XR makes the impossible possible
Virtual reality (VR) will be familiar to most people: the use of display and interaction technology, usually a head-worn device with hand-held controllers, which fully immerses you in a computer-generated world. The technology is used for entertainment, training & simulation, education, and research, also within the SURF community.
But the term extended reality (XR) might not be as well-known. XR is an umbrella term used to encompass the complete spectrum of technologies and human-computer interactions that range from fully virtual environments (VR) to environments that combine virtual elements with a view of the real world. The latter form is usually referred to as augmented reality (AR) or mixed reality (MR).
XR technology (so all of VR, AR and MR) can play several roles for research and education in the SURF community, with different applications for each of the three subsets of XR. Virtual reality can be used for providing virtual environments that would otherwise be difficult, impossible or dangerous to create. Augmented and mixed reality can be used to create insightful learning materials or research applications for topics where spatial understanding is important, or a real-world scene needs to be augmented with virtual objects and/or information.
Goal of the project
As it is still relatively early days in the development and application of XR technology there are a number of challenges in using and applying the technology, from sharing knowledge and applications, providing XR hardware to large groups of students, to issues relating to privacy and ethics.
The goal of this project is to have a starting point together with the SURF community to move forward on the use of XR in research and education and initially tackle some of these issues. More activities are expected to follow the current project in 2021 based on the priorities identified in the SURF 2Jarenplan 2021-2022 (Dutch only).

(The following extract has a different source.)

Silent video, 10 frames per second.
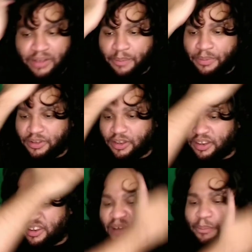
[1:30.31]
I'll put the
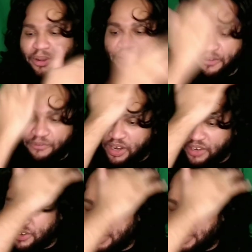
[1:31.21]
I'll put the fringe in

- Provide an overview and guidelines to those within the SURF community that want to familiarize themselves with XR, or want to experiment with XR without necessarily having the required technical knowledge. For this a "Getting started with XR" toolkit is being developed within the project that summarizes the basics and provides practical guidance.
- The use of 360 video in VR is a relatively straightforward form of XR that has many interesting uses in training and education. An existing 360 video framework from the University of Amsterdam is being extended to become more powerful with the goal of making it freely available within the Dutch research and education community.
- As mentioned in the introduction, VR as a technology is fairly well-known, while AR and especially MR are behind in exposure. So to give more insight into the possibilities of mixed reality, a separate blog post on the Microsoft HoloLens 2 is being prepared. This will give a more detailed overview of the device, its possibilities and limits in creating MR experiences.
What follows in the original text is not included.